**Activity**
In your copy of the records, include every word exactly and no pictures.

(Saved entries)

BEGIN

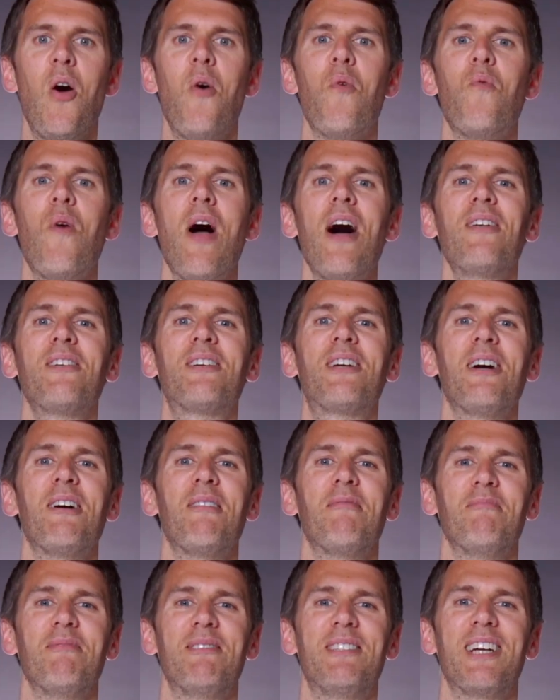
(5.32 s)

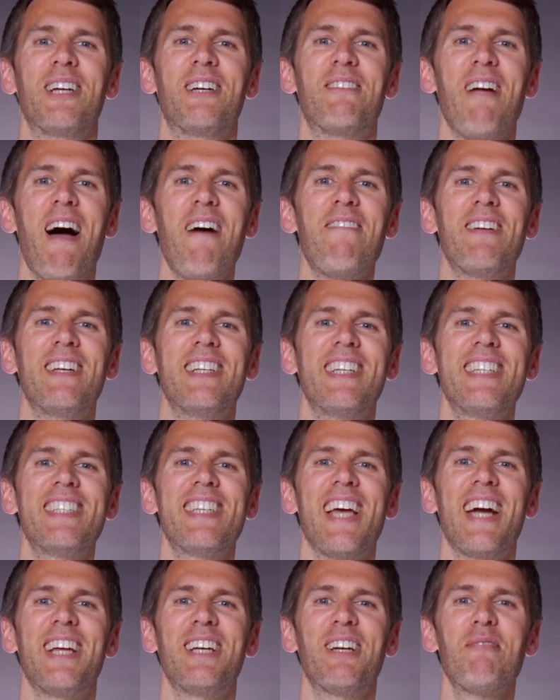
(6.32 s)
Welcome to Graphic
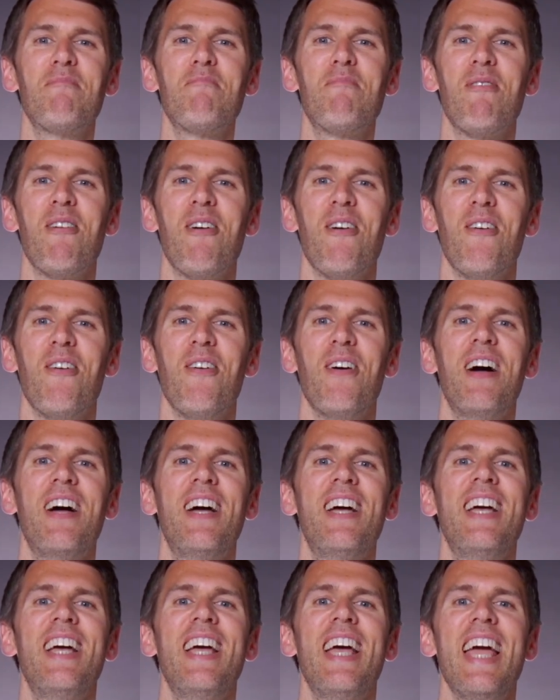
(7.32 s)
Designer Pro.
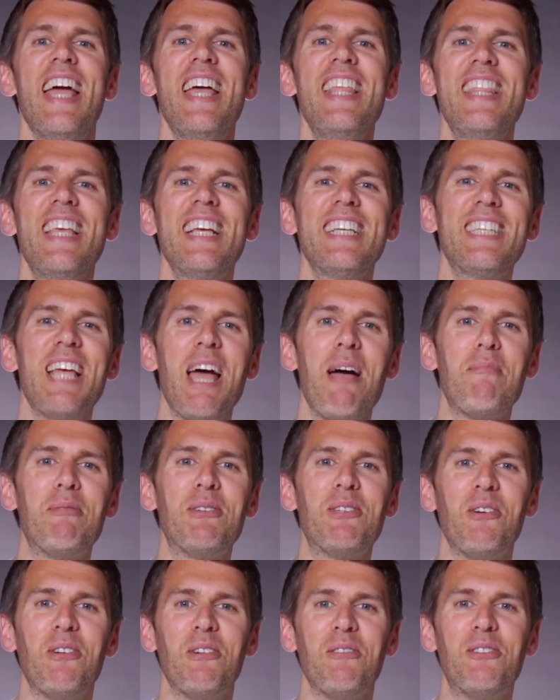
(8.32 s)
In this
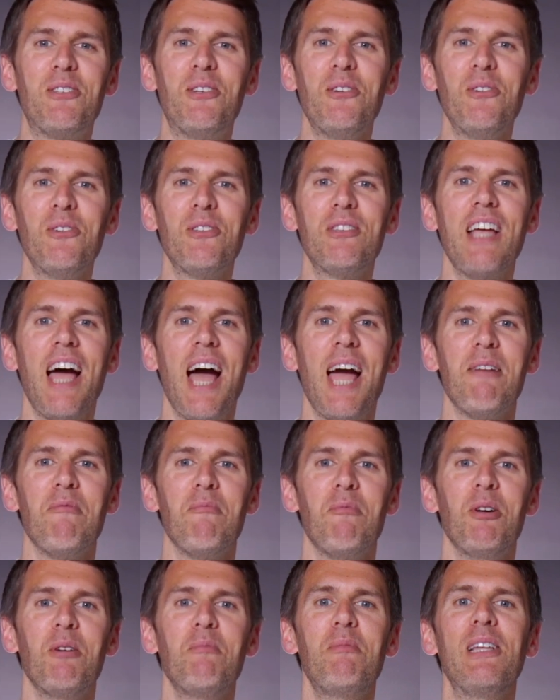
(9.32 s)
episode of Tool
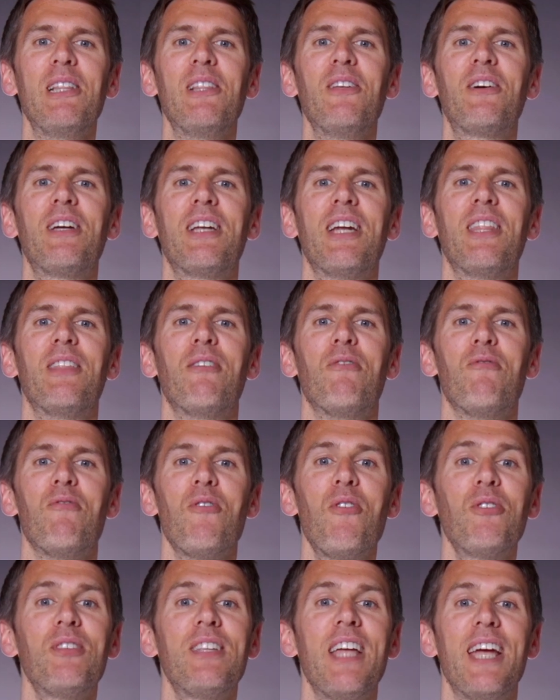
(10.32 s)
Time, we'll be looking at the
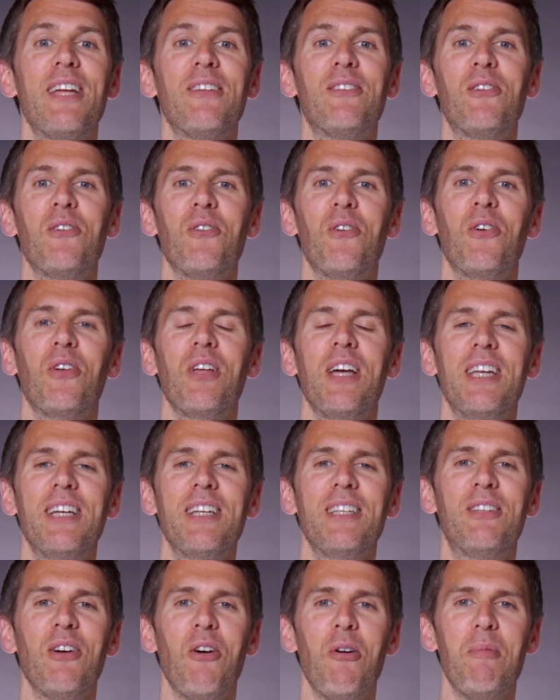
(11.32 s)
Rotate tool in
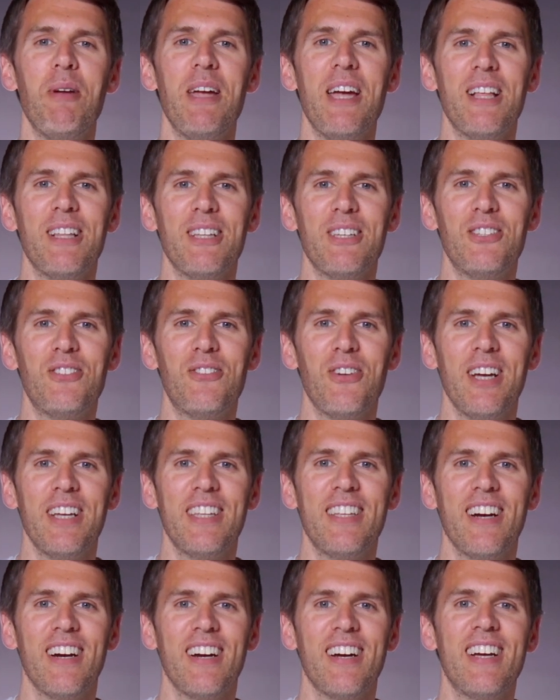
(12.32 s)
Adobe
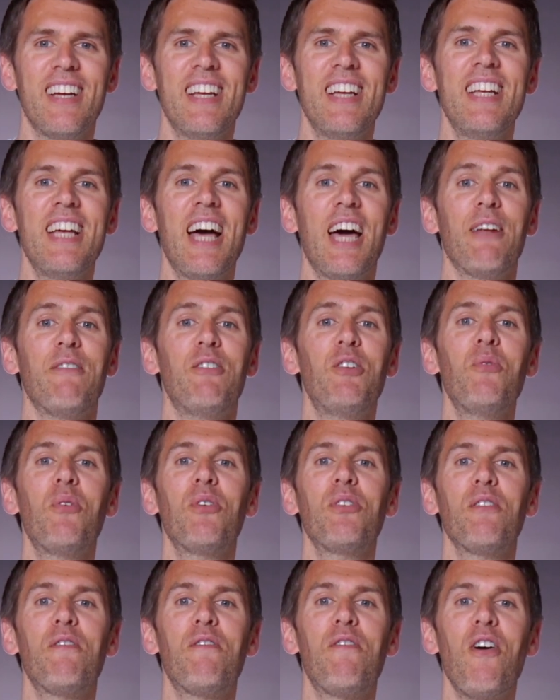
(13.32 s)
Illustrator. And if you
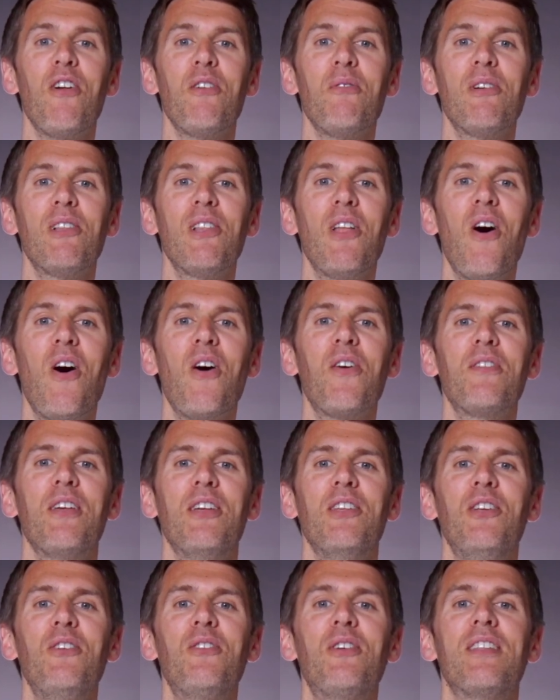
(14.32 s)
want to follow along,
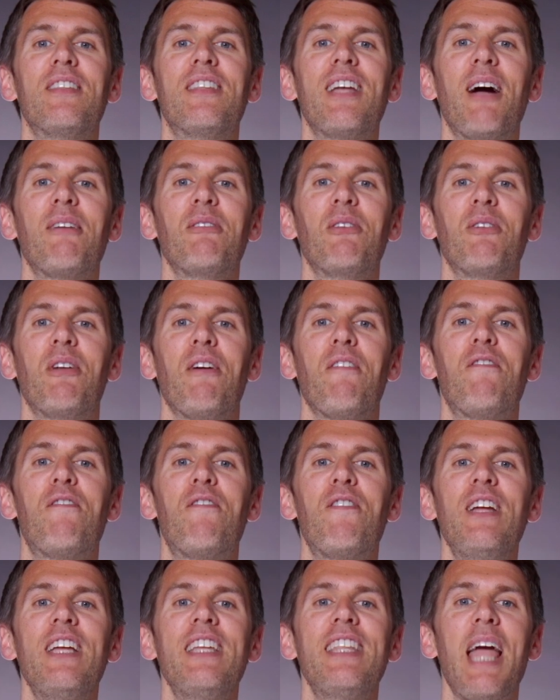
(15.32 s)
then you can download a
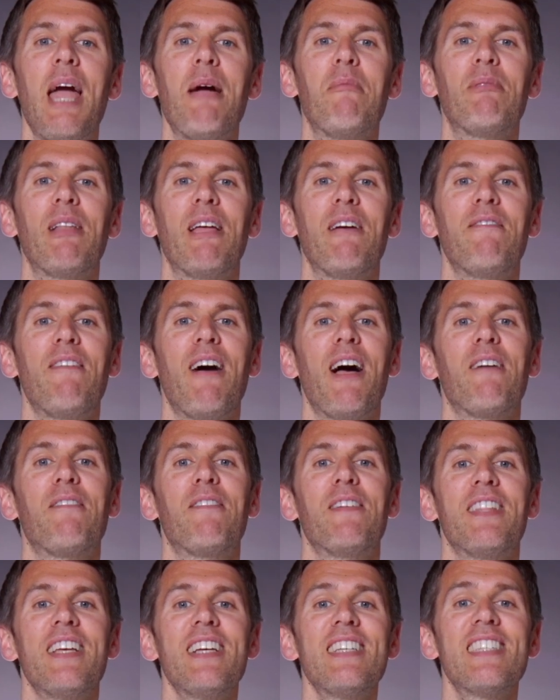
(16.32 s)
free template file
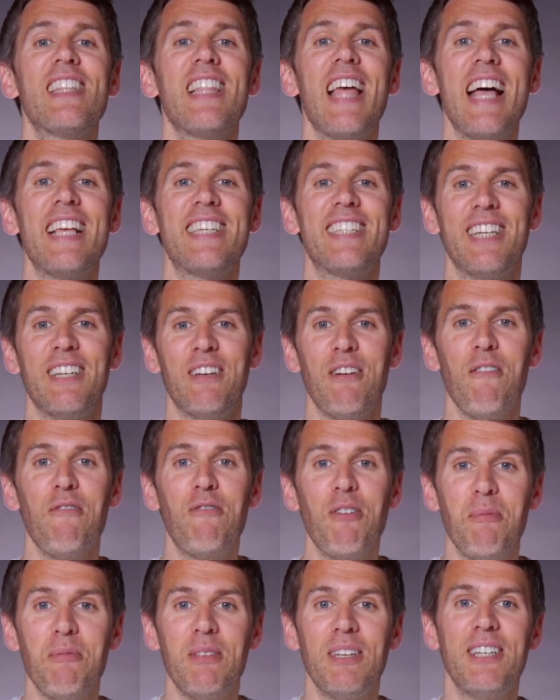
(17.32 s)
for this lesson
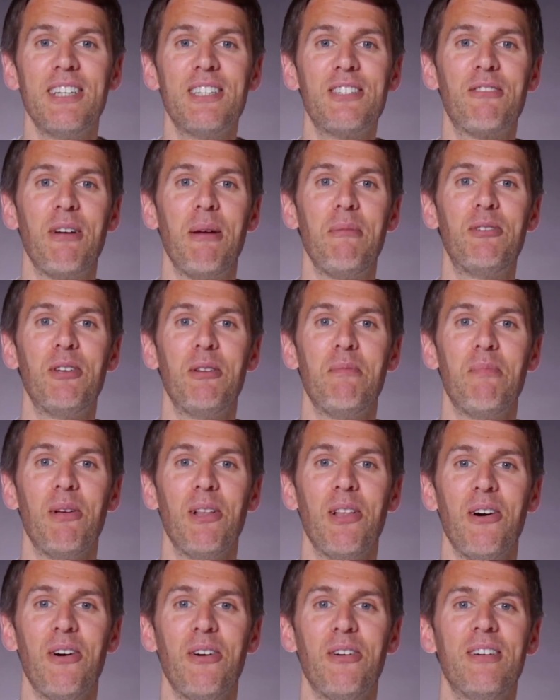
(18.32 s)
from the description
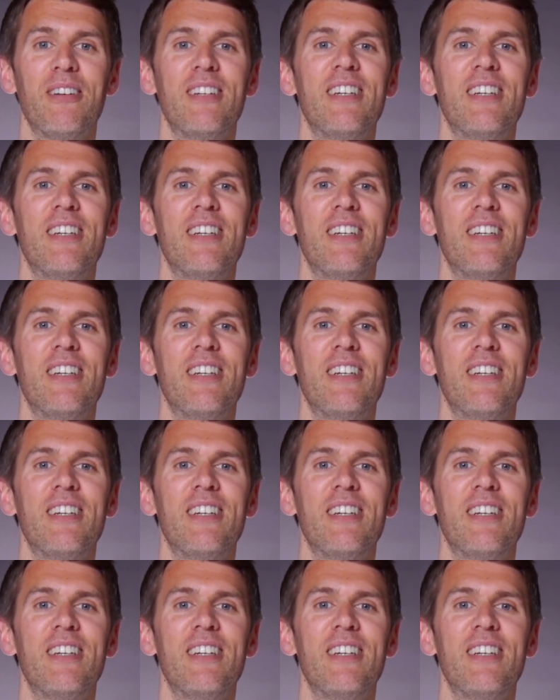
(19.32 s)
below.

END

**Answer section**
(5.32 s)

(6.32 s)
Welcome to Graphic
(7.32 s)
Designer Pro.
(8.32 s)
In this
(9.32 s)
episode of Tool
(10.32 s)
Time, we'll be looking at the
(11.32 s)
Rotate tool in
(12.32 s)
Adobe
(13.32 s)
Illustrator. And if you
(14.32 s)
want to follow along,
(15.32 s)
then you can download a
(16.32 s)
free template file
(17.32 s)
for this lesson
(18.32 s)
from the description
(19.32 s)
below.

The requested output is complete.